Wednesday, May 13, 2009

all i have to say.

is i only comapred myself to him because you always said i was, so eventually i did.
i gave you your space because i knew you really needed it because i did understand what you were going through, i knew you needed your own time and space so i backed off.
but the thing is while i backed off you got close to mark again. and dont say you didnt, everyone saw it and i mean everyone.
i like how you pushed me away and got close to mark again, cause that really showed me a lot of shit.
oh yeah and i like how you say you didnt want to hurt anyone...so you hurt me twice?

you thought that i was selfish, because i didnt understand what you were going through, and i just kept pushing our problem on you when you had so much already to deal with right? it funny because the reason i blew up that time was because i was waiting for you for 3 weeks to say something to me. so im guessing its alright for you to blow up in my face and its not okay for me. i have so much things to say but i wont cause im afraid of hurting you.
yet this whole time you just kept going at it.
and still your afraid to talk to me...wow really its been a month since i've talked to you. i guess you still need your "space" huh.
well have all the space you need then, do whatever you want.
i know you have a lot of things to deal with, so i dont want to be a problem to you anymore.
so do whatever it is you have to do, just forget about me. i told you if i could take your problems away from you i would. i always try so hard with you, but its never enough.
and it just seems like im a continuous problem for you right?
i make your life harder.
wow i must be selfish for saying all this and pushing our problem on you, but if i hadnt brought it back up would we still not be talking.
im trying so hard to mend things idk why.
you were the one to push me away so why am i trying so hard?
it looked like you didnt care you gave up so easily? but yet im still trying to fix things even without your help. i guess its because i really do care for you and im always going to feel this way towards you.
i never judged you and even now im not. every one who tried to help me judged you, yet i find myself always defending you. i dont want to hate you, because i could never.
its okay for you to hate me though, because i did fuck up your life.

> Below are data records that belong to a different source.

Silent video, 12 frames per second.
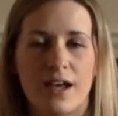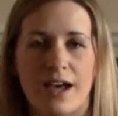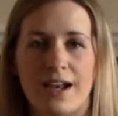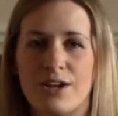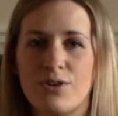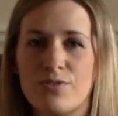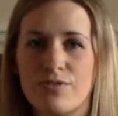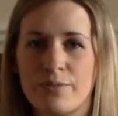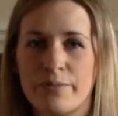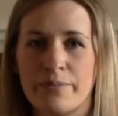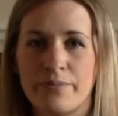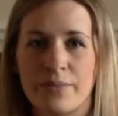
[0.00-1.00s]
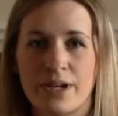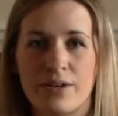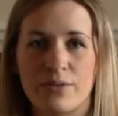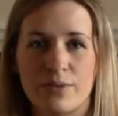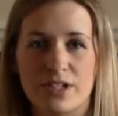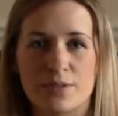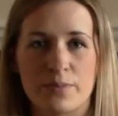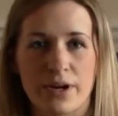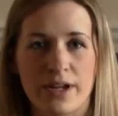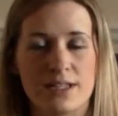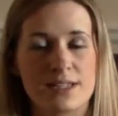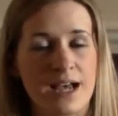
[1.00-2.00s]
And I know from my own
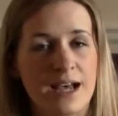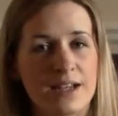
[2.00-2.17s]
experience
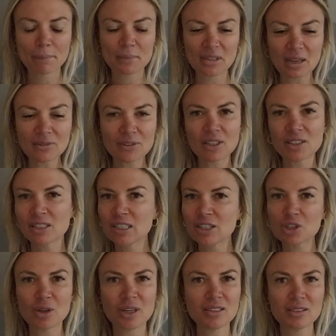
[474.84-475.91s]

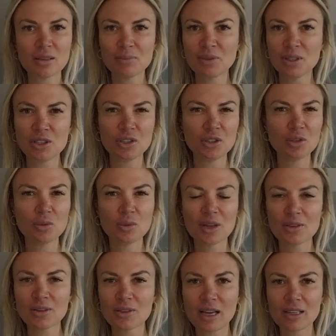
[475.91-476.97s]
definitely trying something new,
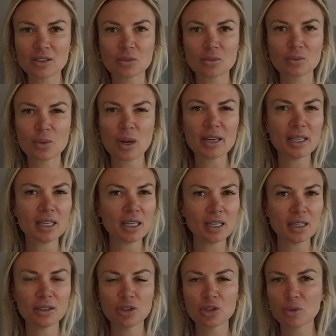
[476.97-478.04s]
whether that's
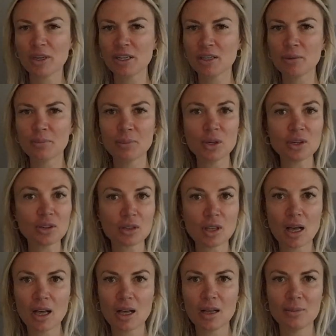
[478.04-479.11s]
running, joining a book
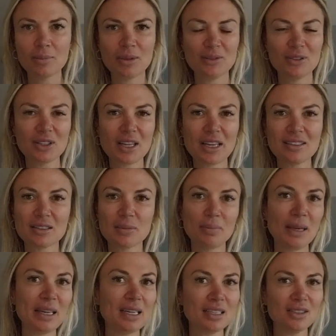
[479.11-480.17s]
club, if you like to
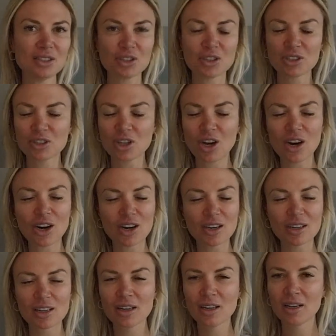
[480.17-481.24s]
paint, you're into art,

im not even that really religious but i find myself praying for you and your family all the time.
so in the end you believe, think, say, judge, whatever what you want of me. i dont care.
im afraid to say it now, thats the one thing that i have become of afraid to come to terms with, so i cant. haha you probably dont want to hear it anyways. cause then id be pushing my feeling on you.
and if you didnt mean it like that what did you mean?
idk im always the one stuck here waiting for answers that i never seem to get.
when i think back to everything, you made me promise to tel you everything so i did, yet you dont ever tell me anything, youd think that id get mad at that, or irritated...but im not you have your reasons, so we'll leve it at that. but yeah im not going to wait for you forever.
and on top of this i'll admit it i caved first, you didnt want to be the one coming to me to fix things so i admit it i caved first. i need you in my life.